Collected data:
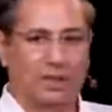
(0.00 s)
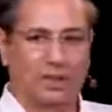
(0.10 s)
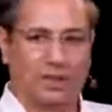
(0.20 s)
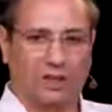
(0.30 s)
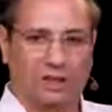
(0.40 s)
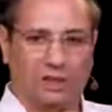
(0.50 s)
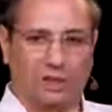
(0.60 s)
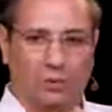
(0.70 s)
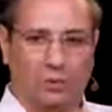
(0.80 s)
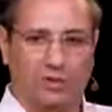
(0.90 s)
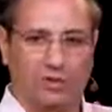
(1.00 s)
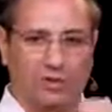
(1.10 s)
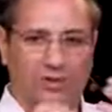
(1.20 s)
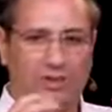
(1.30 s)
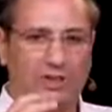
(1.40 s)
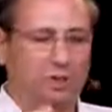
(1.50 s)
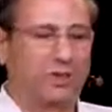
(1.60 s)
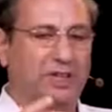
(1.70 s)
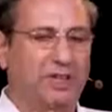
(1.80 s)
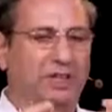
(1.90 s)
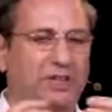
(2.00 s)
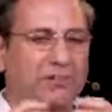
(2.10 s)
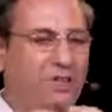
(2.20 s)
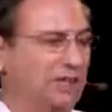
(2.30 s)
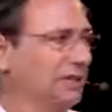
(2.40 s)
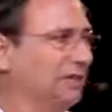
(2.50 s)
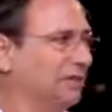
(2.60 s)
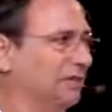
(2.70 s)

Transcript: With the deep learning demand,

Exercise:
Your answer must contain the full data, repeated exactly, without pictures.

Response box:
(0.00 s)
(0.10 s)
(0.20 s)
(0.30 s)
(0.40 s)
(0.50 s)
(0.60 s)
(0.70 s)
(0.80 s)
(0.90 s)
(1.00 s)
(1.10 s)
(1.20 s)
(1.30 s)
(1.40 s)
(1.50 s)
(1.60 s)
(1.70 s)
(1.80 s)
(1.90 s)
(2.00 s)
(2.10 s)
(2.20 s)
(2.30 s)
(2.40 s)
(2.50 s)
(2.60 s)
(2.70 s)

Transcript: With the deep learning demand,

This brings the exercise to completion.